- Genre: Award ceremony
- Directed by: Nikki Parsons
- Presented by: Paul O'Grady
- Starring: Laura Whitmore (reporter)
- Country of origin: United Kingdom

Production
- Executive producers: Lisa Chapman Malcolm Gerrie
- Producers: Zoe Cook Darren Sole (series)
- Production location: BBC Elstree Centre
- Running time: 120 minutes (inc. adverts)
- Production company: Whizz Kid Productions

Original release
- Network: ITV
- Release: 18 April 2013

Related
- For the Love of Dogs

= The British Animal Honours =

2013 awards ceremony on ITV

The British Animal Honours is a British awards ceremony which honoured the country's most extraordinary animals and the people who dedicate their lives to them. The programme was broadcast by ITV and was presented by Paul O'Grady. Animals are nominated for honours by members of the public, with the winners being decided by a panel of animal experts.
==Award ceremonies==

| Year | Original Air Date | Presenter | Location(s) | Total viewers | Weekly channel ranking |
|---|---|---|---|---|---|
| 2013 | 18 April 2013 | Paul O'Grady | BBC Elstree Centre | 3.23m | 20 |

===2013===
The first award ceremony aired on Thursday 18 April 2013 on ITV and was presented by Paul O'Grady.

The ceremony also featured one-off performances from the National Theatre's production of War Horse, a dancing dog troupe led by Kennel Club trainer Gina Pink and a showpiece by the South Wales Police Dog Section. The award ceremony was sponsored by Animal Friends Pet Insurance, who also sponsor O'Grady's other programme For the Love of Dogs.
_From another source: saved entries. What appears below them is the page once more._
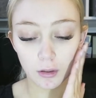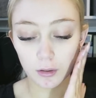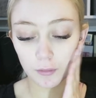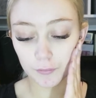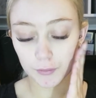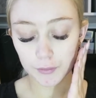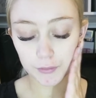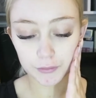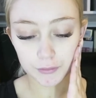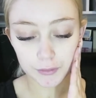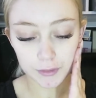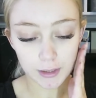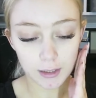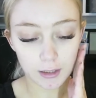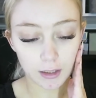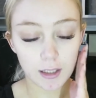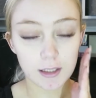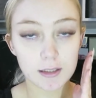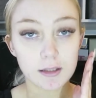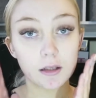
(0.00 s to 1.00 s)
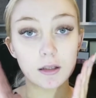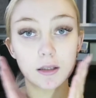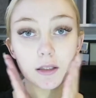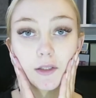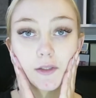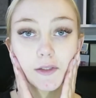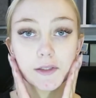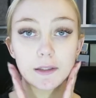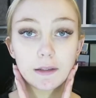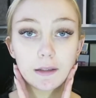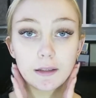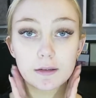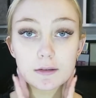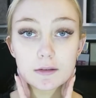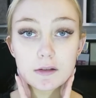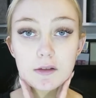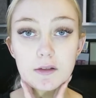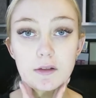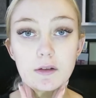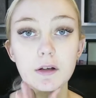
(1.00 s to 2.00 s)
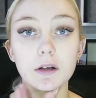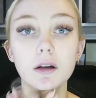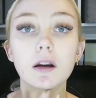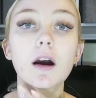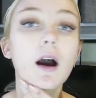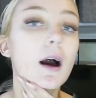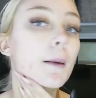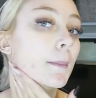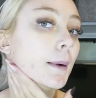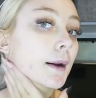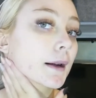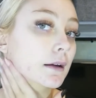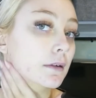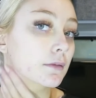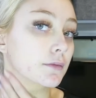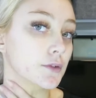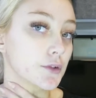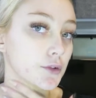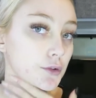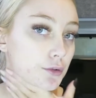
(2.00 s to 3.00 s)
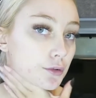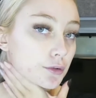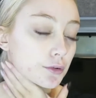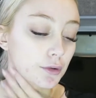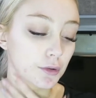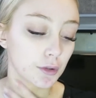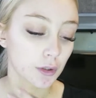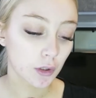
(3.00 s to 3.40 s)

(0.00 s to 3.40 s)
feels really nice on the skin, so I might have to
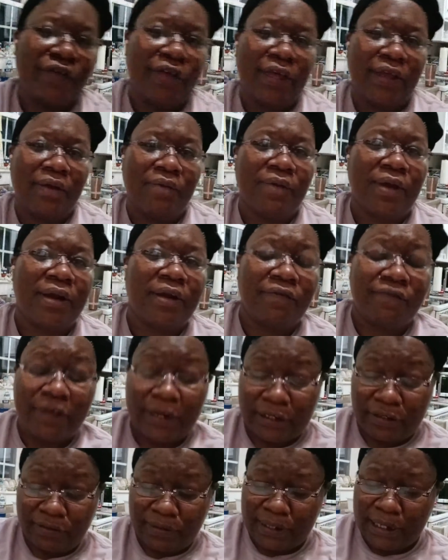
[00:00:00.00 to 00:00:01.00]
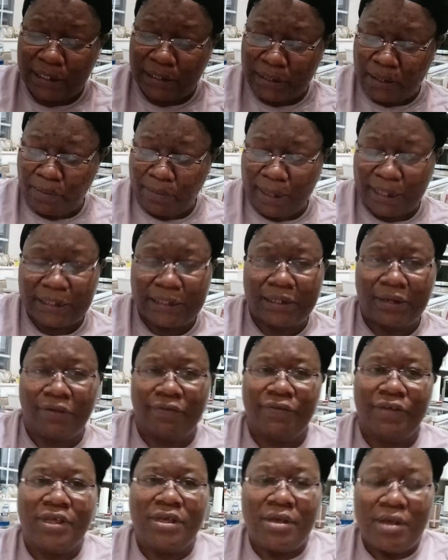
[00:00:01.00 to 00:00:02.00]
handwriting, if I do say so
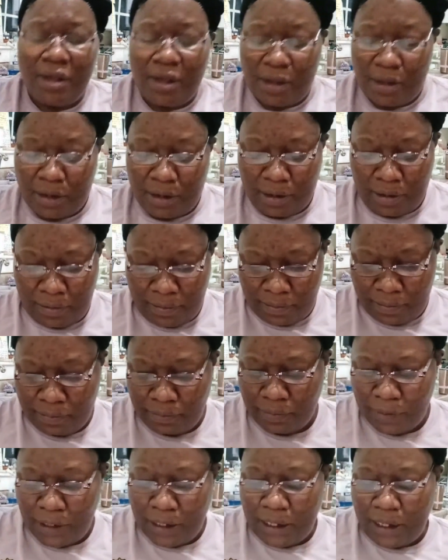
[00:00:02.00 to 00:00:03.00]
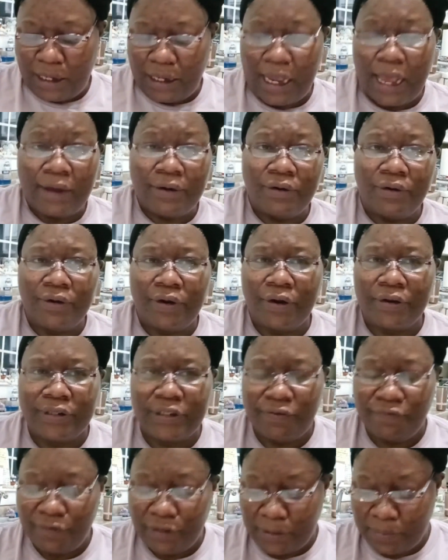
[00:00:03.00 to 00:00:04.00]
myself. And y'all know
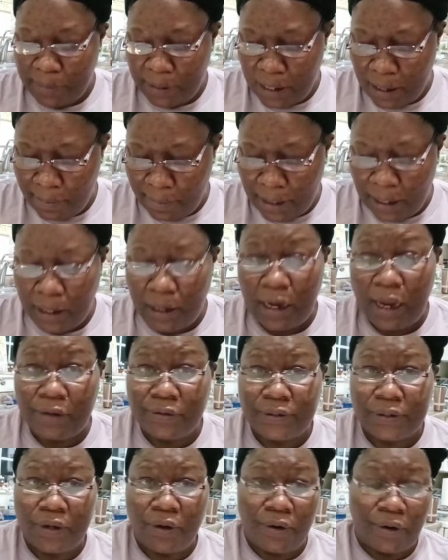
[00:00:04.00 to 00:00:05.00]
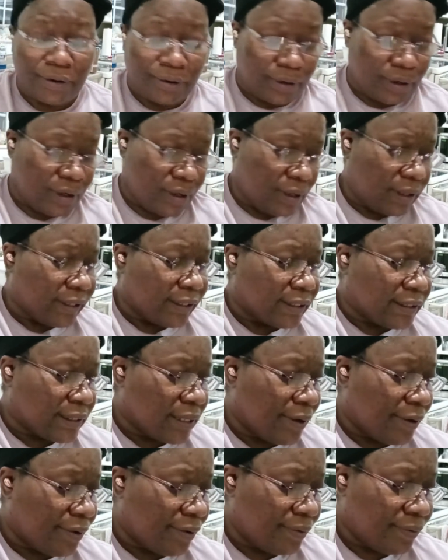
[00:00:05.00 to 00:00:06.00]
cursive is becoming a lost art.
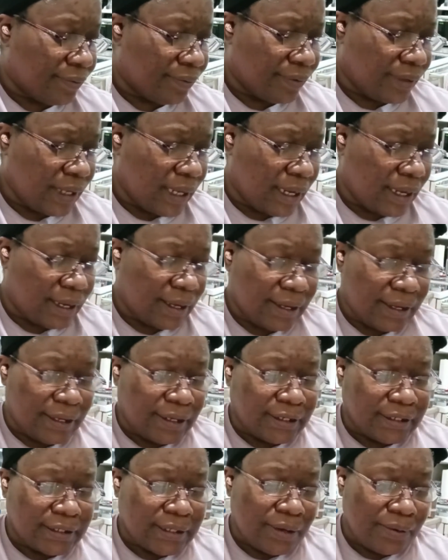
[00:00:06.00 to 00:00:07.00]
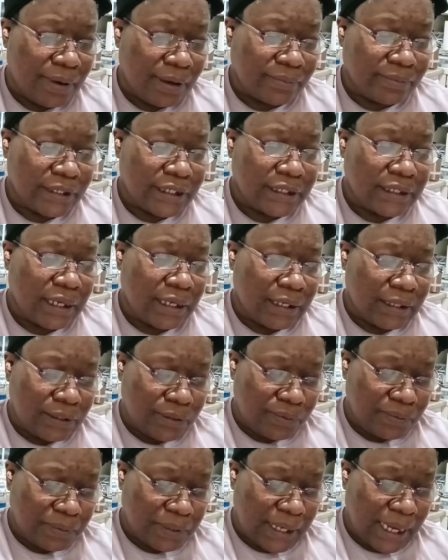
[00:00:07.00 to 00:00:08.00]
So, yeah. So, I'm just going to
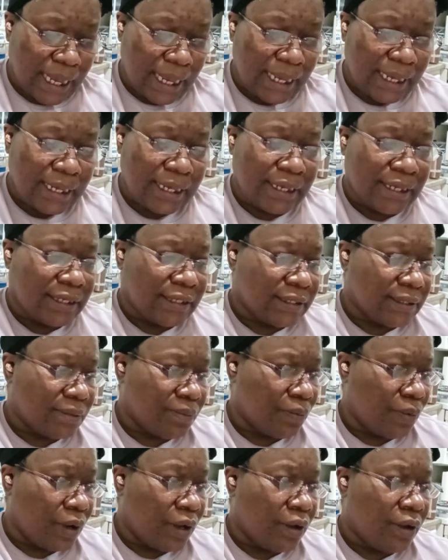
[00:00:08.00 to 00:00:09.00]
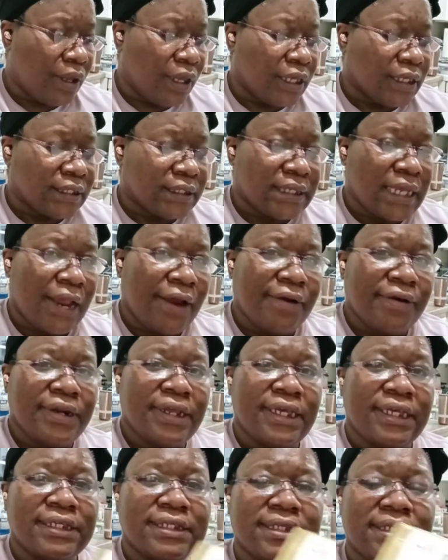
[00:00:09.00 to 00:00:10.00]
do days. Well,
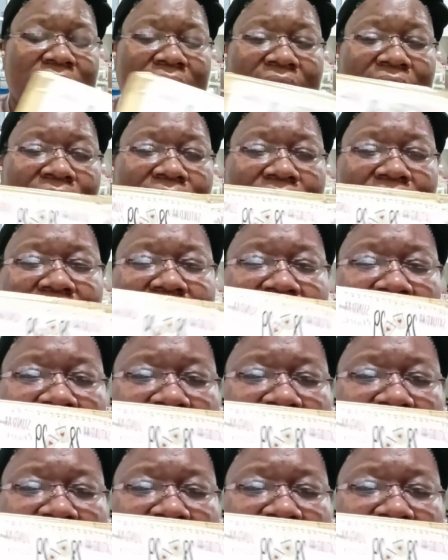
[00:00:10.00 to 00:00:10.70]
Saturday and Sunday, because I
| Honour (Presenters) | Winner |
|---|---|
| The Braveheart Honour Presented by Rupert Grint | Haatchi the dog |
| The Ray of Sunshine Honour Presented by Lesley Nicol and Thomas Howes | Yorkie the pony |
| The Rising Star Honour Presented by Ashleigh and Pudsey | The Children of Luss Primary School |
| The Guardian Angel Honour Presented by Arlene Phillips | Hetty the Guide Dog |
| The Wildlife Conservation Honour Presented by Steve Backshall | International Otter Survival Fund |
| The Canine Commando Honour Presented by Dame Kelly Holmes | Brin the Afghan stray dog |
| The Local Charity of the Year Honour Presented by Kate Garraway | East Sussex Wildlife Rescue and Ambulance Service (WRAS) |
| The Tails of the Unexpected Honour Presented by Catherine Tyldesley and Paula Lane | Bob the Cat |
| The International Rescue Honour Presented by Hayley Mills and Stephen Tompkinson | Jill Robinson, MBE of Animals Asia |
| The In the Line of Duty Honour Presented by Donal MacIntyre | Tyke the dog |
| The Internet Star Award Presented by Laura Whitmore | Piggy the Fridge Scaling Cat |
| The Outstanding Contribution Honour Presented by Anita Dobson and Brian May | Virginia McKenna, OBE of Born Free |

====Expert Panel====
The panel of experts consists of: Virginia McKenna, OBE, Celia Hammond, Sean Wensley, Jill Nelson, Simon King, Laura Jenkins, Emily Beament, Emma Milne, Zara Boland, Donal MacIntyre, Jenny Seagrove, Clarissa Baldwin, Peter Gorbing, Tamsin Durston, David Grant, Dr Emily Blackwell, Stuart Winter, Andy Blackmore, Anita Dobson, Johnson Beharry, Maggie Roberts, Caterina Termine, Robbie Marsland, Tim Webb, Marc Abraham, Danny Penman, Daniel Allen, Rosamund Kidman Cox, Anthea Turner and Peter Egan.